(Records drawn from a dataset)
╔══
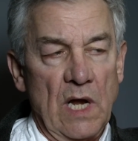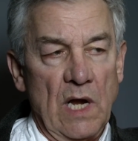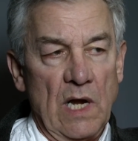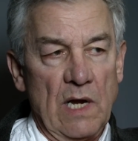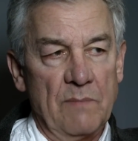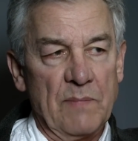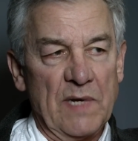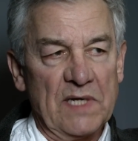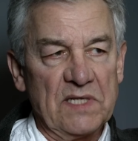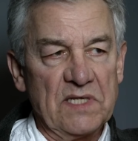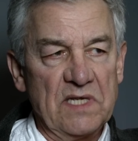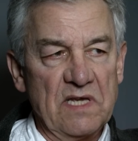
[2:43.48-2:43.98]

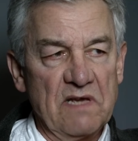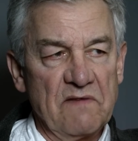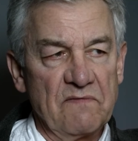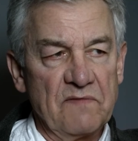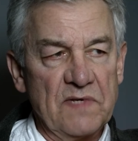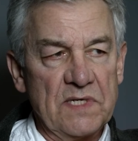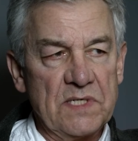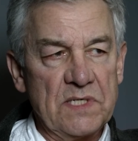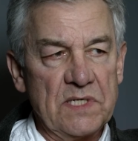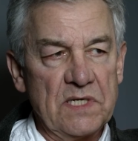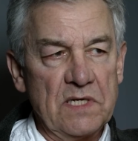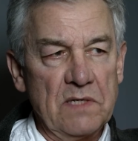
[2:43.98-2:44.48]
La partie
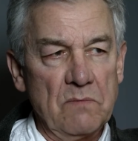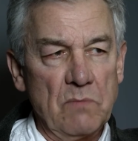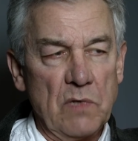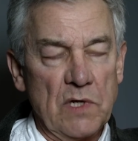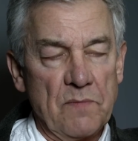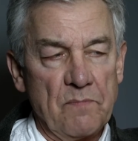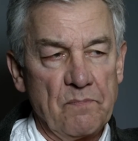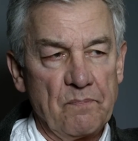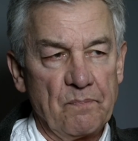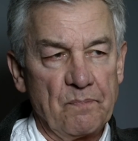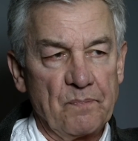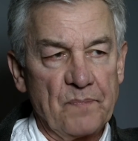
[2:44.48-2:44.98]

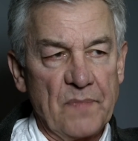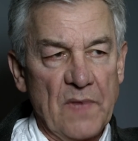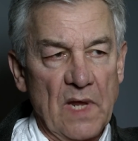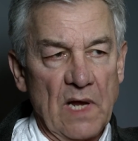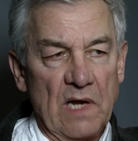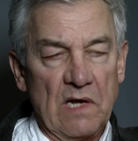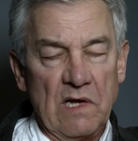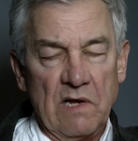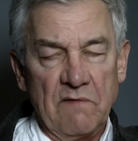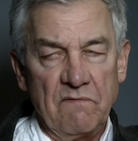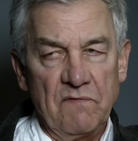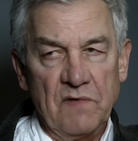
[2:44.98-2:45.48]
invisible,
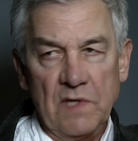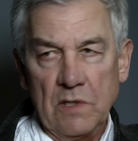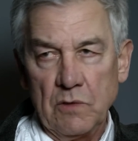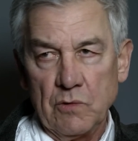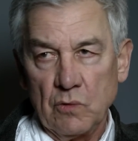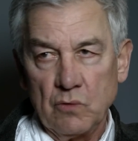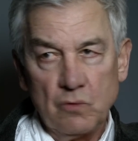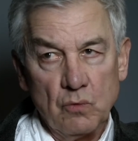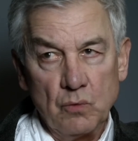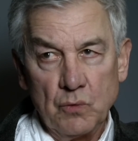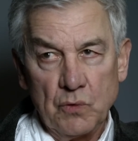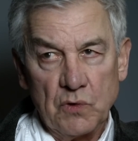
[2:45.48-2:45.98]
les villes de
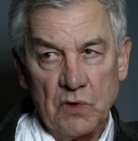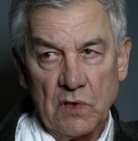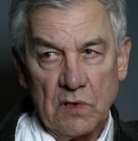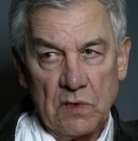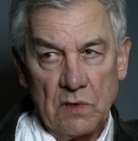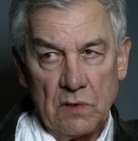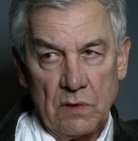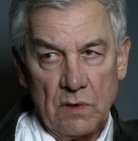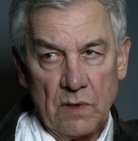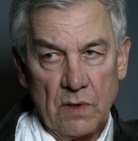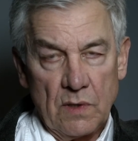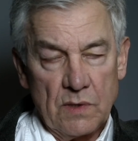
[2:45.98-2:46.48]
tout
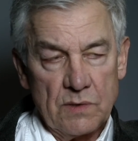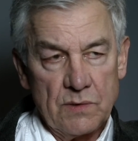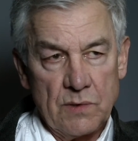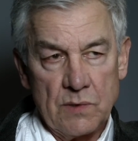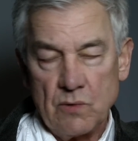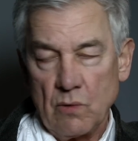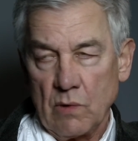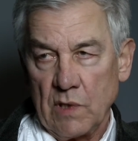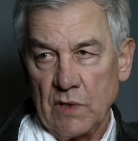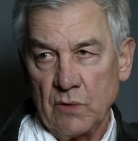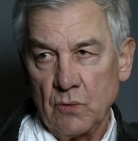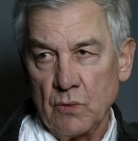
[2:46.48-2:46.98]
temps se
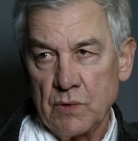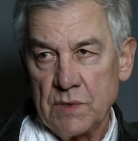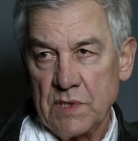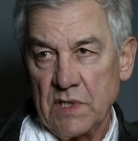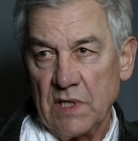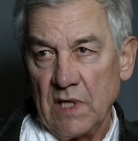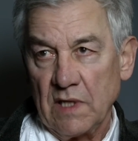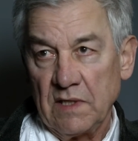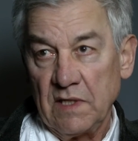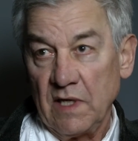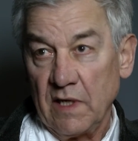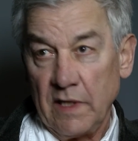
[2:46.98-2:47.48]
sont
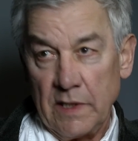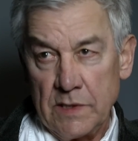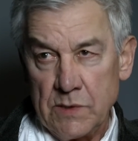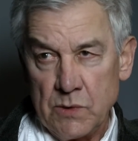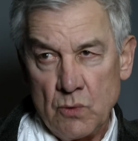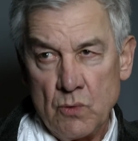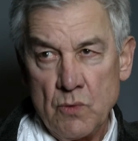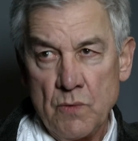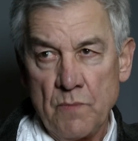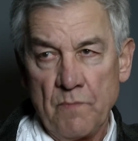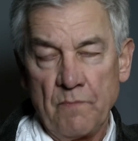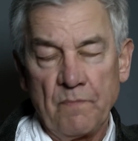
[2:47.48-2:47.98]
adossées à des
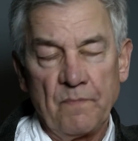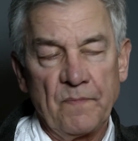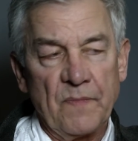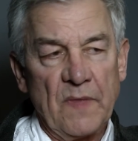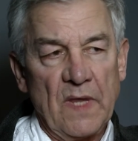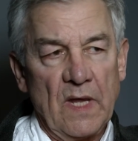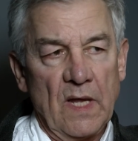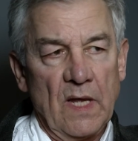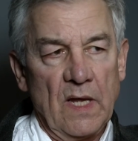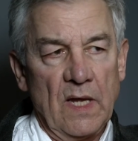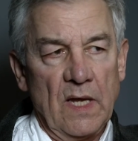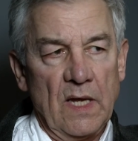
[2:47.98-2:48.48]
réseaux.
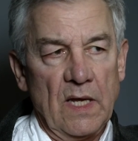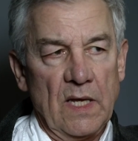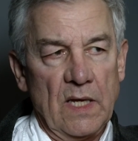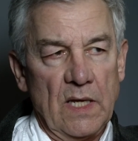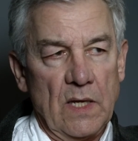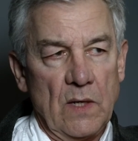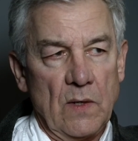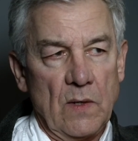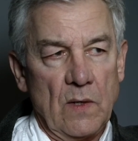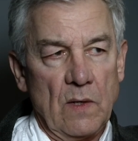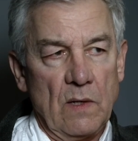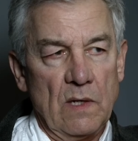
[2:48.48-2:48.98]

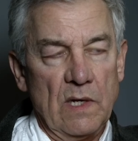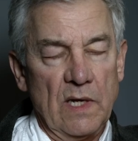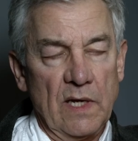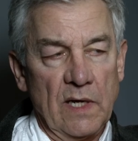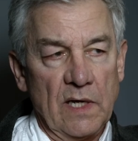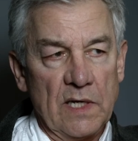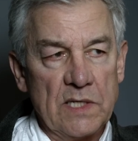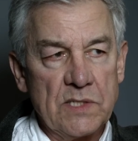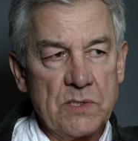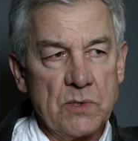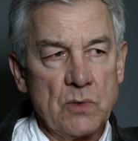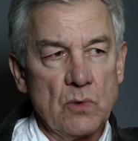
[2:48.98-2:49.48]
Et euh, les
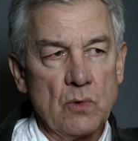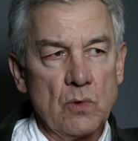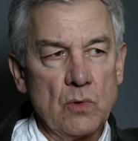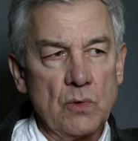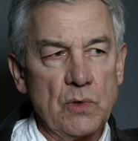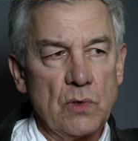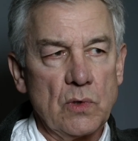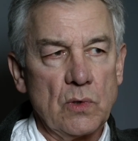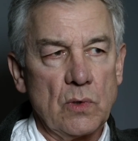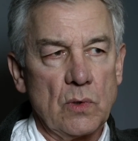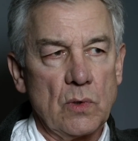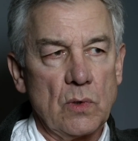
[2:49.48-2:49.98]
réseaux
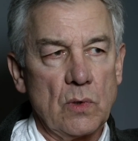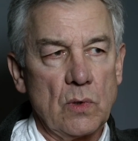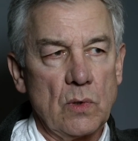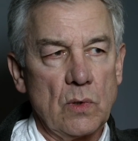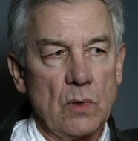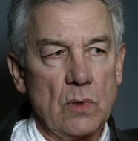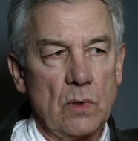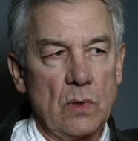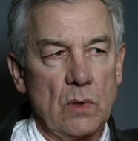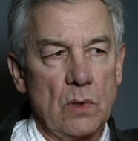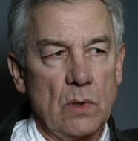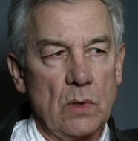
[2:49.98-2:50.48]
de,
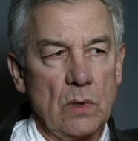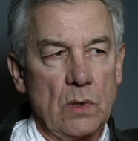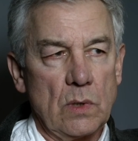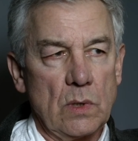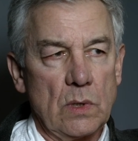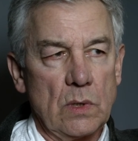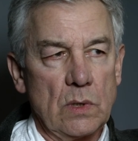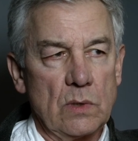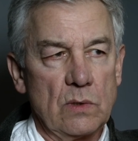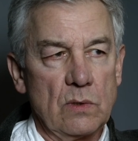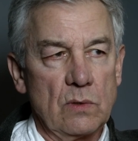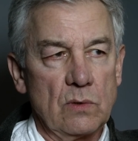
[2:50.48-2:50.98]

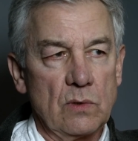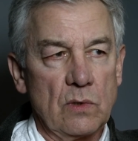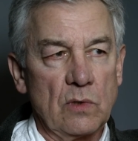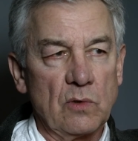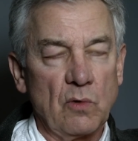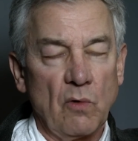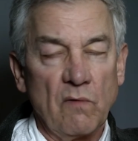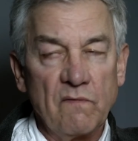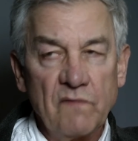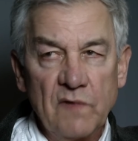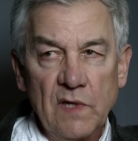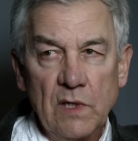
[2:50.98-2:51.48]
euh, de
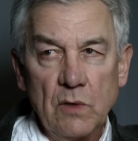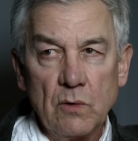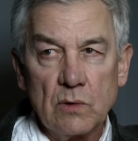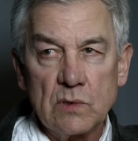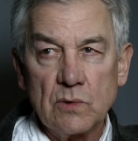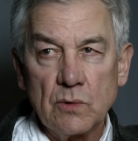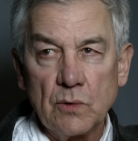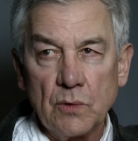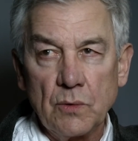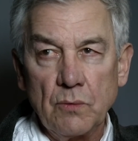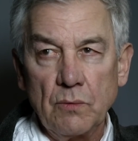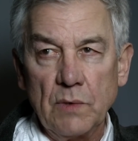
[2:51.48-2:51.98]
notre ville
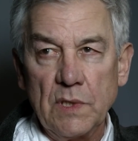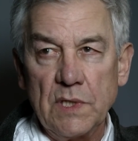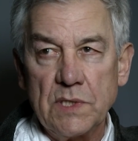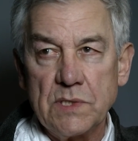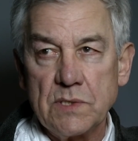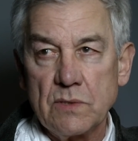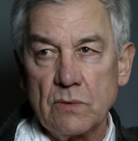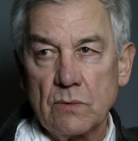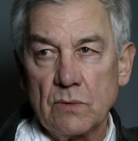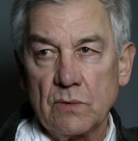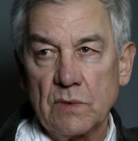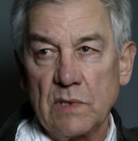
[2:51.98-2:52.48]
aujourd'hui
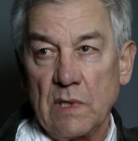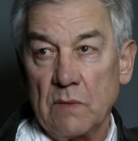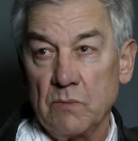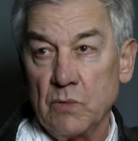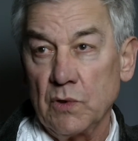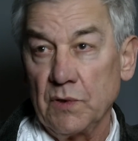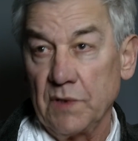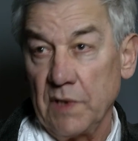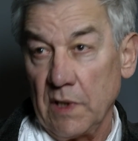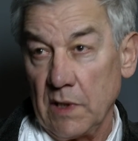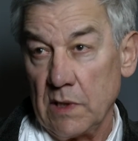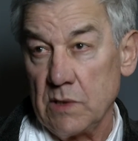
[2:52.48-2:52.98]
sont
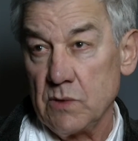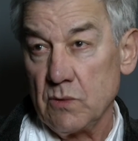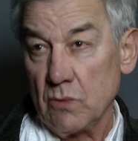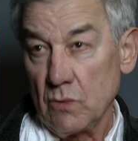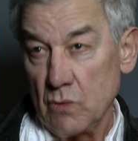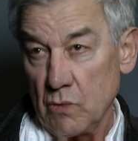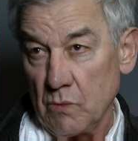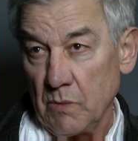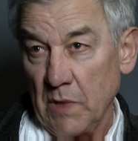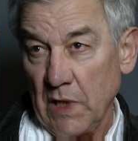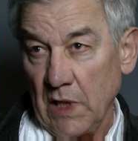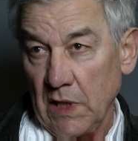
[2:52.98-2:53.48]
d'abord des réseaux
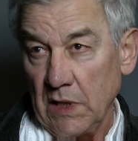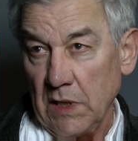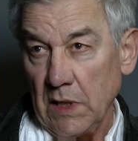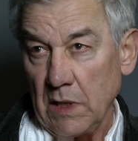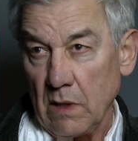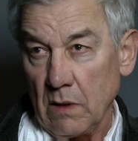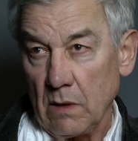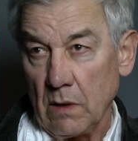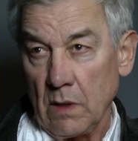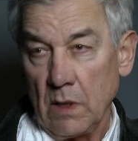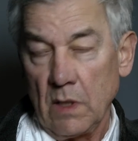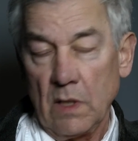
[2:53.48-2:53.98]

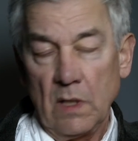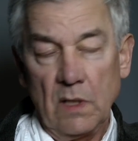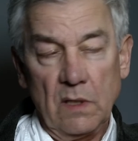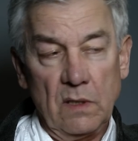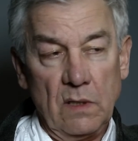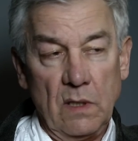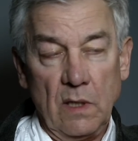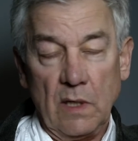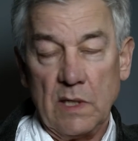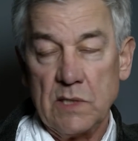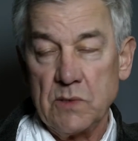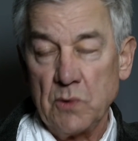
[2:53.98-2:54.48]
numériques,
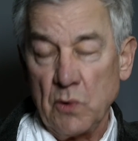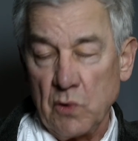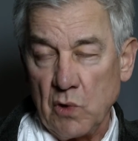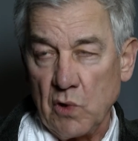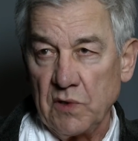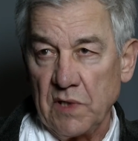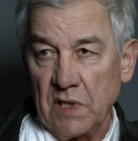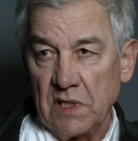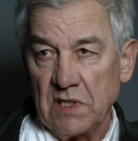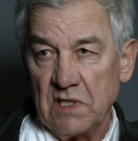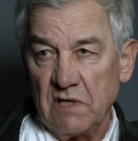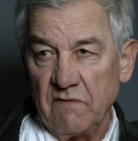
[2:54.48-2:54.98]
des réseaux de
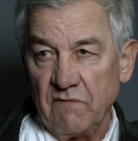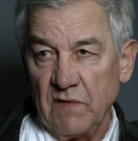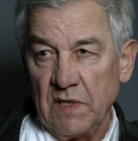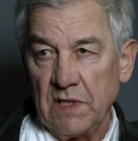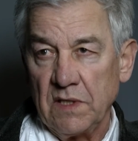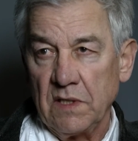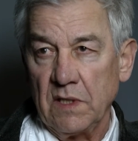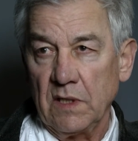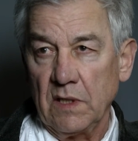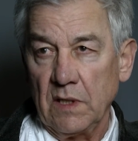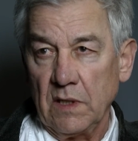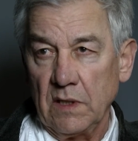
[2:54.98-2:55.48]

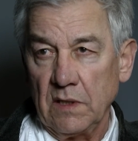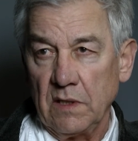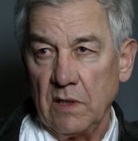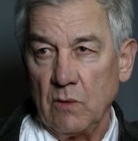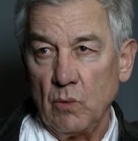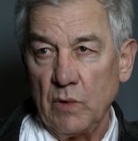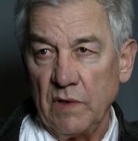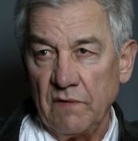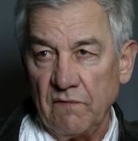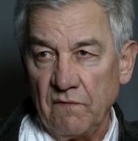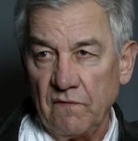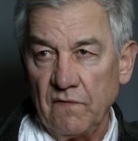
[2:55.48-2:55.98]
connectivité, des
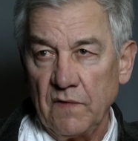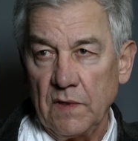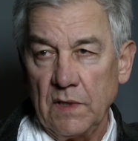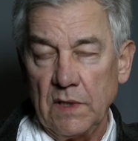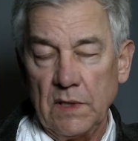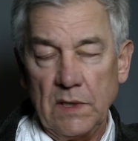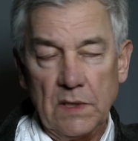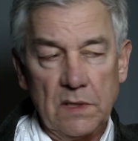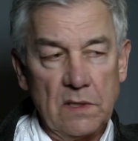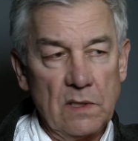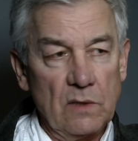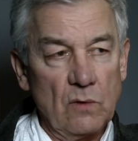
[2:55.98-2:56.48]

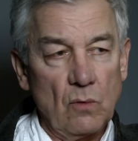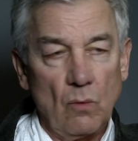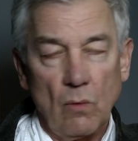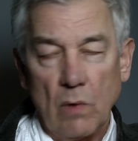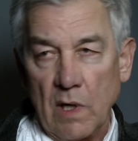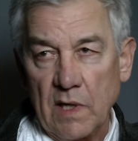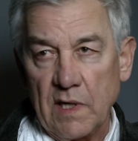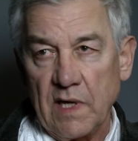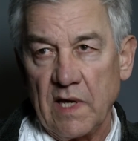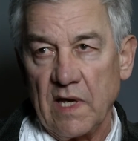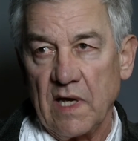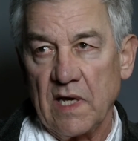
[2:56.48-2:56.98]
Wi-Fi, des
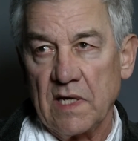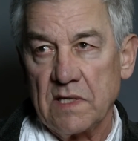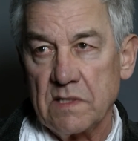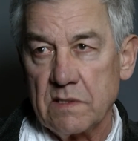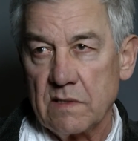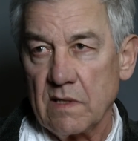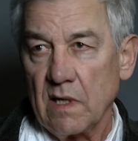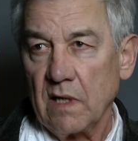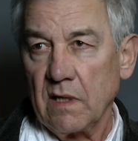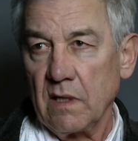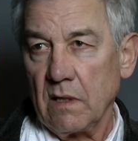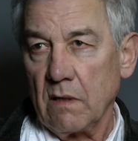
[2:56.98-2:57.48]
3,
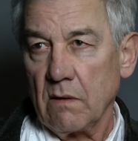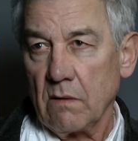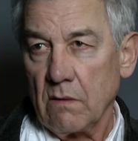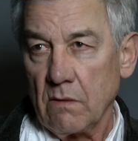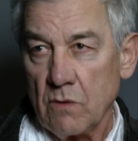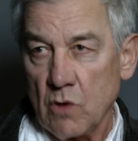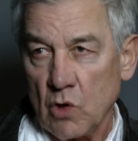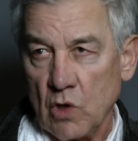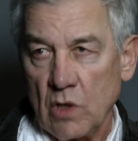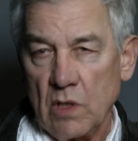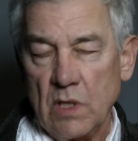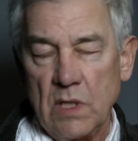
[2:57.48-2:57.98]
4,
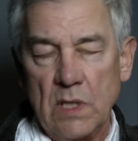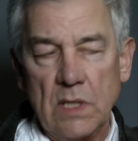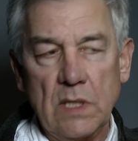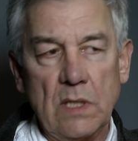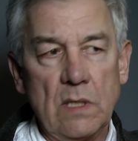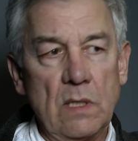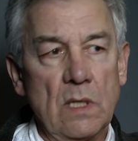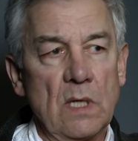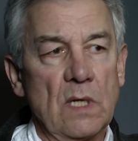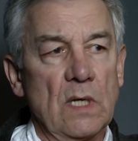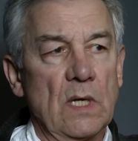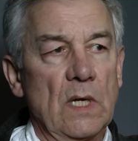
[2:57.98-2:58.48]
5G,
╚══
[Task instructions]: Reproduce each line of the records exactly, omitting any picture.

[Expected output]:
[2:43.48-2:43.98]

[2:43.98-2:44.48]
La partie
[2:44.48-2:44.98]

[2:44.98-2:45.48]
invisible,
[2:45.48-2:45.98]
les villes de
[2:45.98-2:46.48]
tout
[2:46.48-2:46.98]
temps se
[2:46.98-2:47.48]
sont
[2:47.48-2:47.98]
adossées à des
[2:47.98-2:48.48]
réseaux.
[2:48.48-2:48.98]

[2:48.98-2:49.48]
Et euh, les
[2:49.48-2:49.98]
réseaux
[2:49.98-2:50.48]
de,
[2:50.48-2:50.98]

[2:50.98-2:51.48]
euh, de
[2:51.48-2:51.98]
notre ville
[2:51.98-2:52.48]
aujourd'hui
[2:52.48-2:52.98]
sont
[2:52.98-2:53.48]
d'abord des réseaux
[2:53.48-2:53.98]

[2:53.98-2:54.48]
numériques,
[2:54.48-2:54.98]
des réseaux de
[2:54.98-2:55.48]

[2:55.48-2:55.98]
connectivité, des
[2:55.98-2:56.48]

[2:56.48-2:56.98]
Wi-Fi, des
[2:56.98-2:57.48]
3,
[2:57.48-2:57.98]
4,
[2:57.98-2:58.48]
5G,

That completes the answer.